Limitations: Our focus on readout and two-qubit depolarizing errors provides a foundation for understanding specific noise sources, but other factors, such as phase errors and crosstalk, are not considered. Our evaluation primarily considers the noise levels of state-of-the-art trapped ion quantum computers. However, the landscape of quantum hardware is rapidly evolving, and the generalizability of our findings to other quantum platforms with potentially different error characteristics needs further exploration. Incorporating mitigation and correction strategies for quantum errors could offer additional insights into enhancing the robustness of QCBMs in noisy quantum environments.
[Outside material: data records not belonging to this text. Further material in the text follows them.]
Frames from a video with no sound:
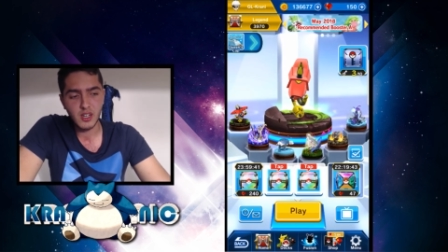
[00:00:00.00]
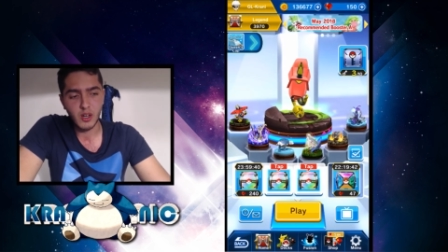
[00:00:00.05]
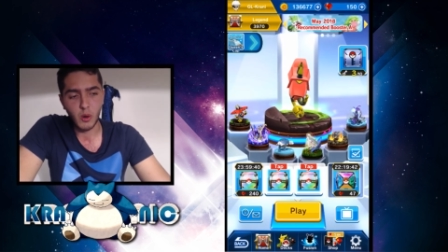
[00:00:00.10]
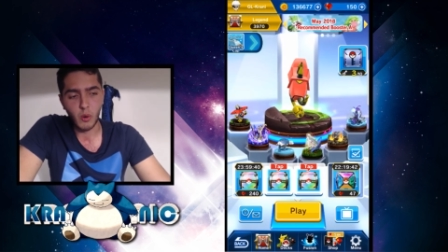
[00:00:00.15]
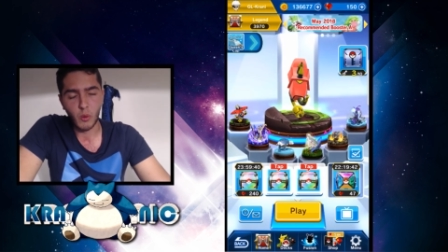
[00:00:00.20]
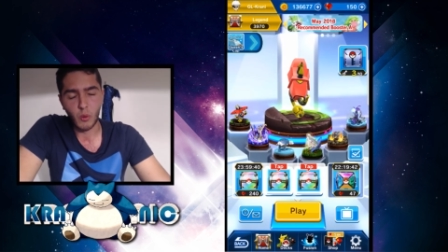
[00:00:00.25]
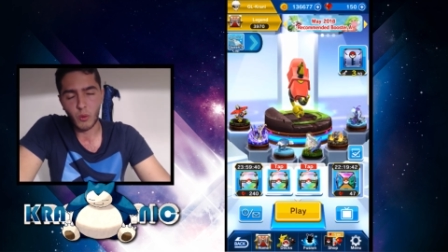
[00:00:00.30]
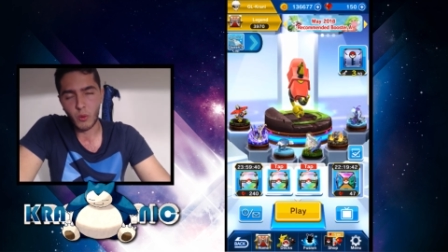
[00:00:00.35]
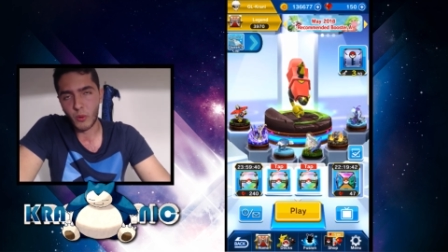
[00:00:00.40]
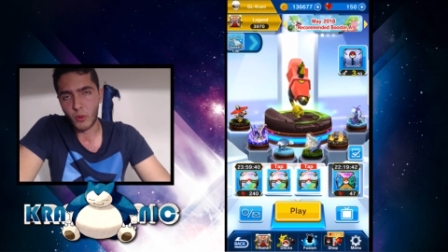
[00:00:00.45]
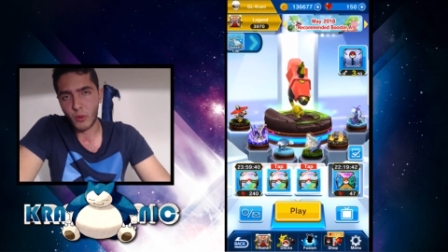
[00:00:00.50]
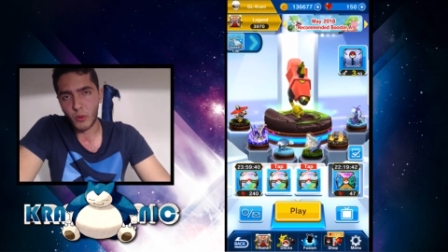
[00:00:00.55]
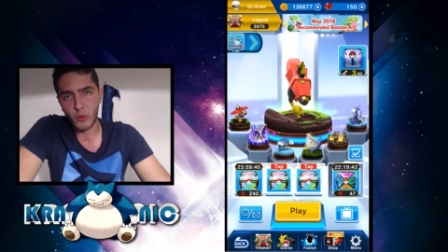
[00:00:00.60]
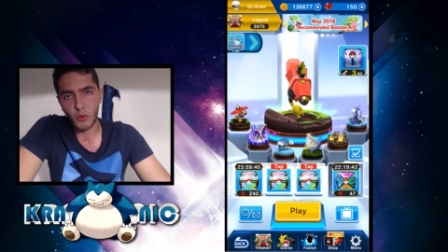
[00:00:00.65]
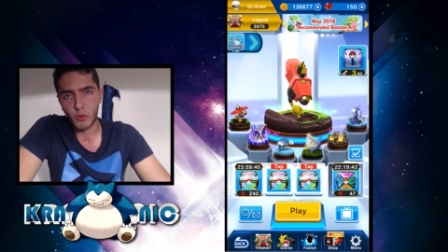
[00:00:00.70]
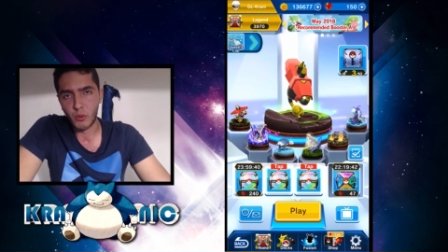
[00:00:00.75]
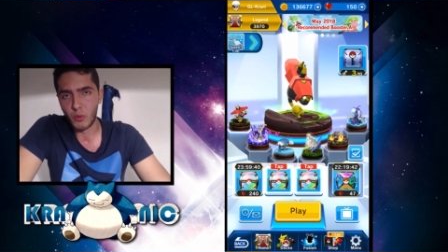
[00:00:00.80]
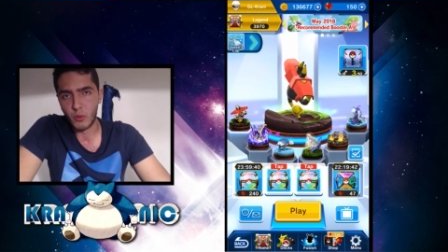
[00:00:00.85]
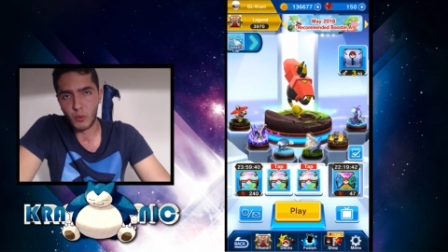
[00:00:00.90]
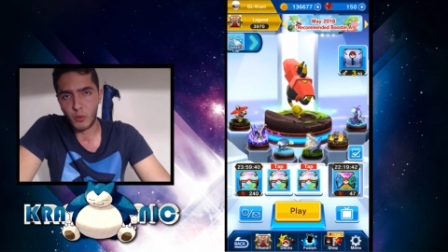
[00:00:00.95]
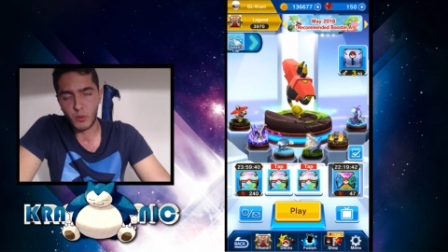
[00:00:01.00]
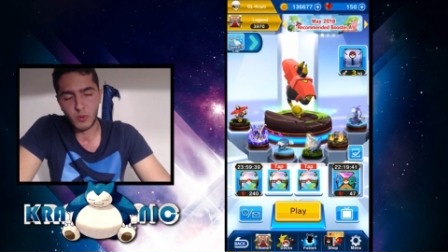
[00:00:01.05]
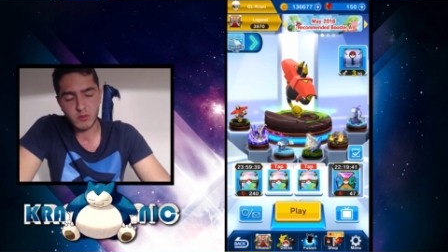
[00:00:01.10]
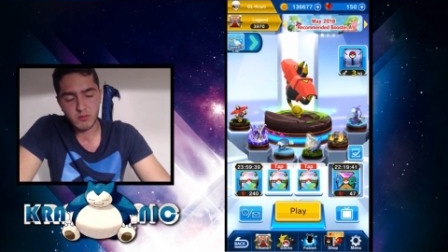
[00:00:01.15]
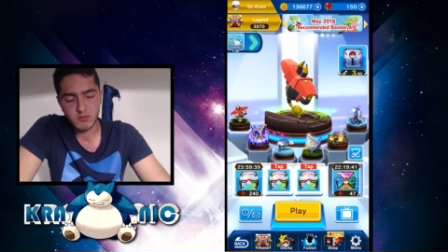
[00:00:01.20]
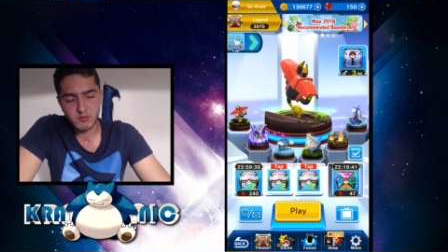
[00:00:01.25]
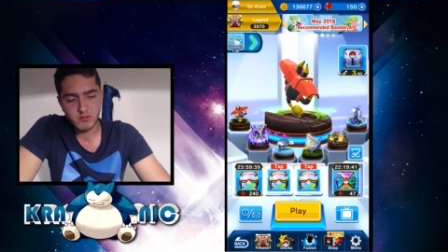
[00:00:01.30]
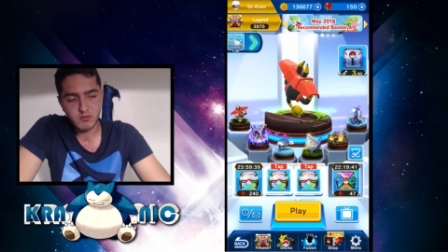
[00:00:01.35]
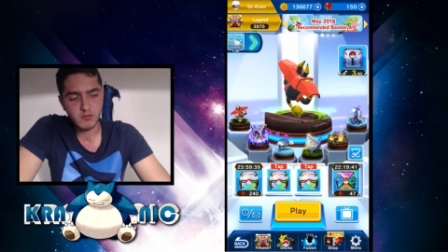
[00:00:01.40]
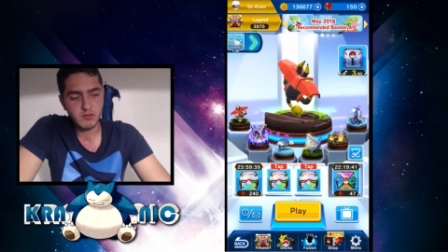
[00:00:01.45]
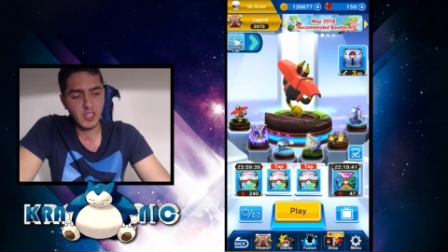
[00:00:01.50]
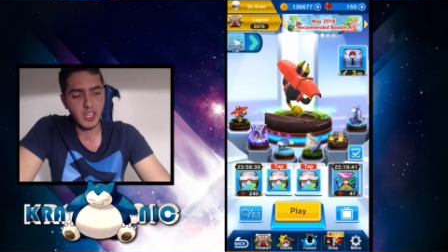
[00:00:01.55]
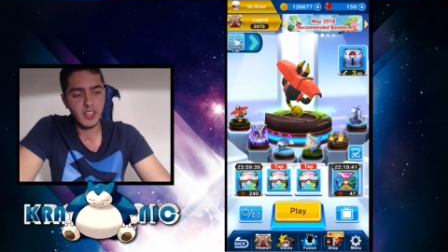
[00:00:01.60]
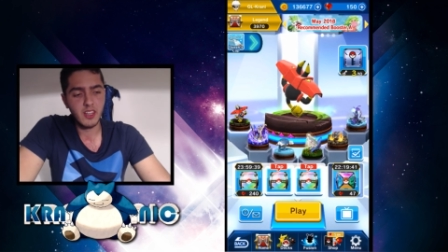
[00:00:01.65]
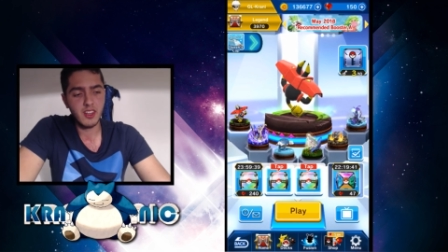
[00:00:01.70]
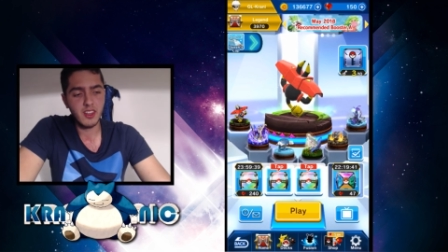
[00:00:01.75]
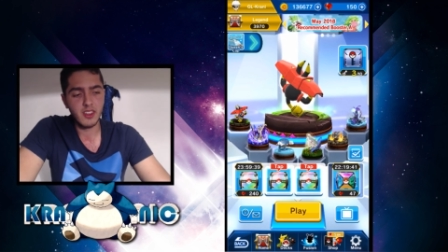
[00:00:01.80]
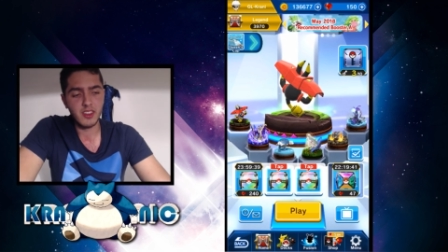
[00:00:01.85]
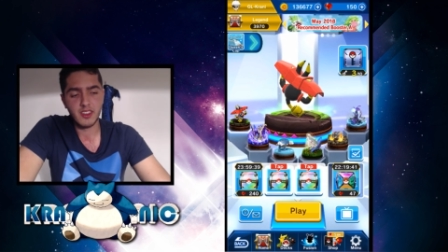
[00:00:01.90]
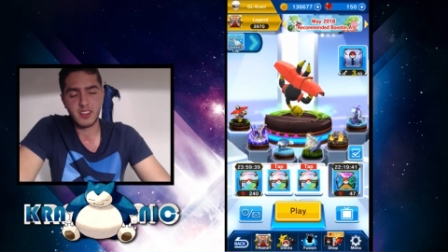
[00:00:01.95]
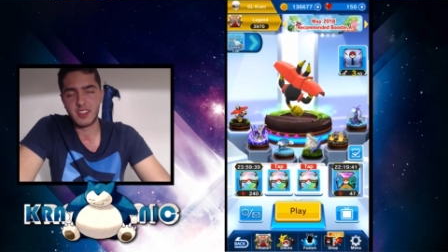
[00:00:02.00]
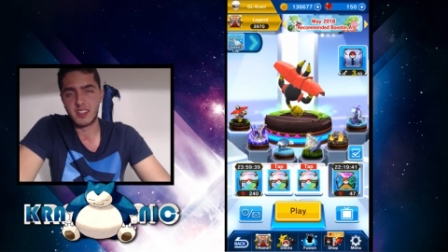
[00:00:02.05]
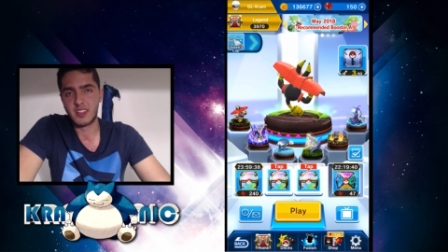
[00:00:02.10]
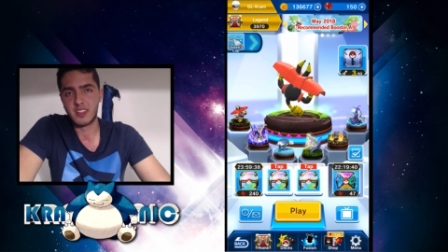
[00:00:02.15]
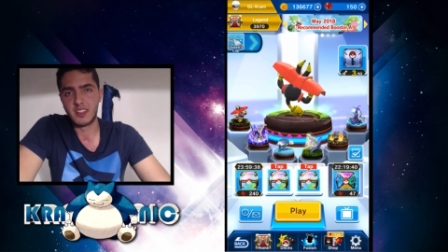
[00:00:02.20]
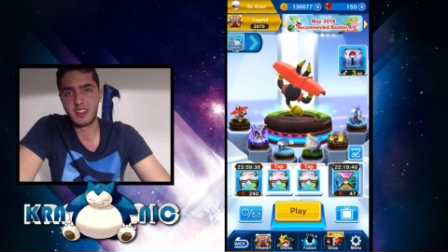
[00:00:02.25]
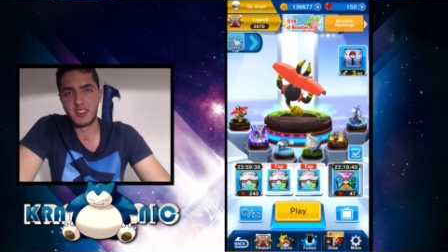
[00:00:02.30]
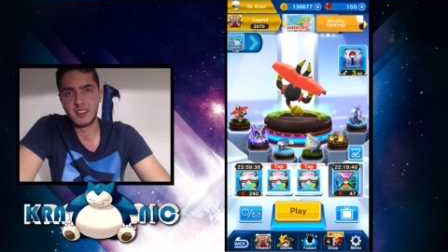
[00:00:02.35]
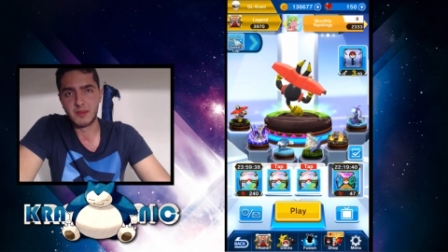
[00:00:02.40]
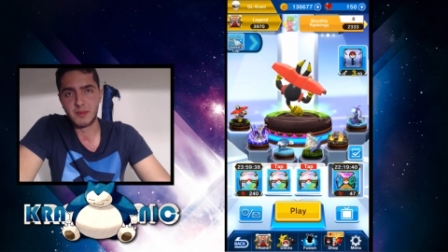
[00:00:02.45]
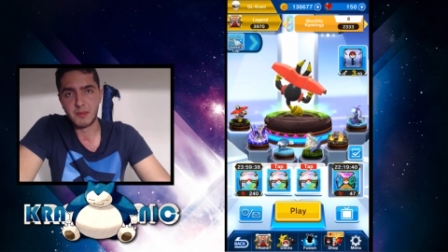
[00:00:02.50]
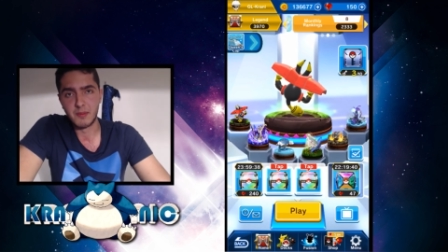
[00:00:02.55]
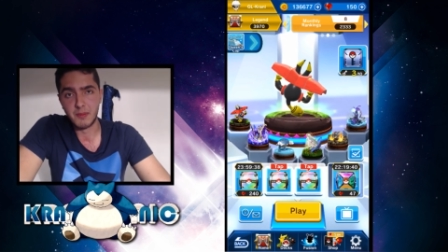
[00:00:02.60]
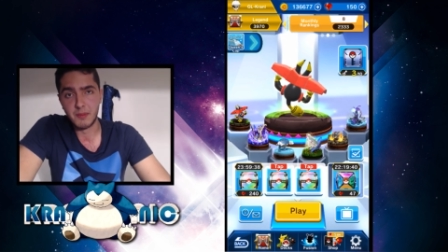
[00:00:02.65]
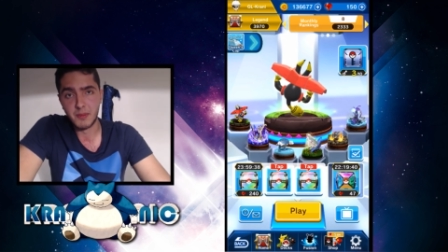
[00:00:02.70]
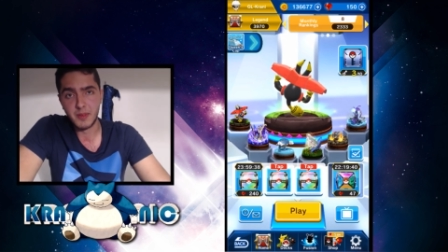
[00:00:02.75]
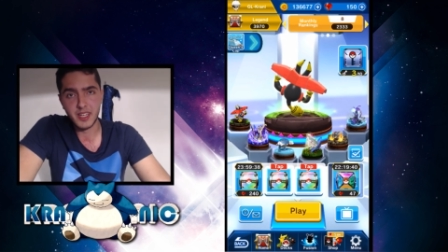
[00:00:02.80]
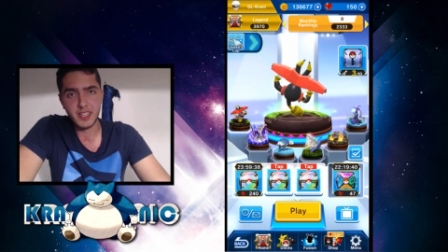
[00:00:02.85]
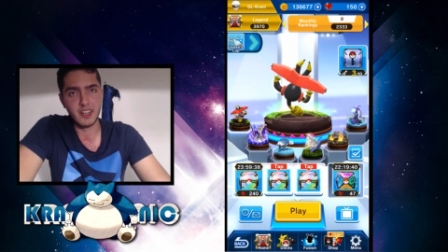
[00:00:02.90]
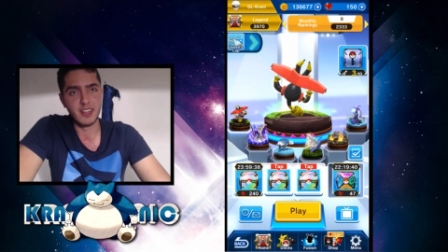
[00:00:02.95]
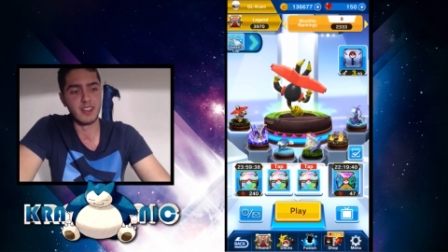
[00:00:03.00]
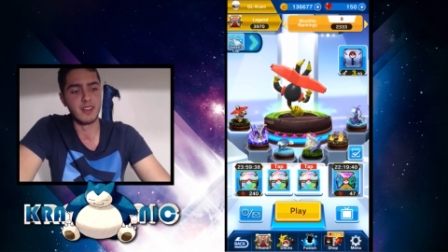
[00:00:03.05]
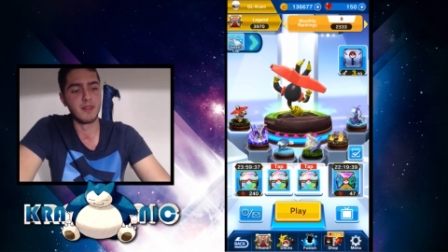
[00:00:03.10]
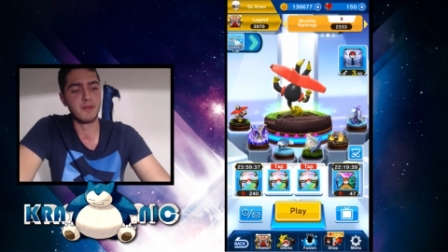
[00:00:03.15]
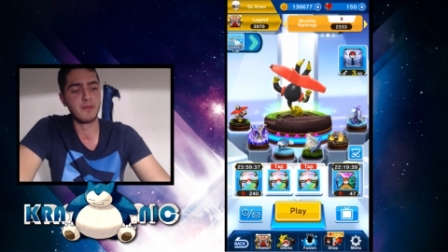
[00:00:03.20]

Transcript: or anything meta.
5 Conclusion and Future Work

In this work, we use and extend the QUARK benchmarking framework and illustrate its functioning with two applications that consider different aspects of noise in QML: statistical and quantum noise. The modular structure of QUARK makes it a versatile tool for a broad spectrum of research applications in QML and quantum computing in general.

Our experiments focused on the performance characterization of quantum generative models. A comparative analysis of QCBMs and QGANs revealed differences in their efficiencies. Remarkably, QGANs achieved faster convergence with reduced computational demands. Despite the recent advancements in QPU architectures leading to reduced error rates, noise is still a limiting factor in the current NISQ era. To effectively mitigate the impact of noise in QML, strategies such as minimizing gate counts, employing QPUs with lower noise profiles, and designing circuits with inherently more resistant architectures must be pursued.

Our studies on the influence of noise on the training of QCBMs are limited to readout and two-qubit depolarizing errors. Future studies may benefit from incorporating a more complete noise model, including noise sources such as amplitude damping or crosstalk between qubit pairs. Furthermore, extending our studies to different quantum generative models, such as QGANs, would be interesting. After simulating the influence of noise on the performance of quantum generative models, conducting the experiments on quantum hardware would be a natural step. One compelling aspect to explore is investigating if a model trained with a noisy simulator has learned to resist the noise. Based on our experience, the QUARK framework should be the tool of choice for future research.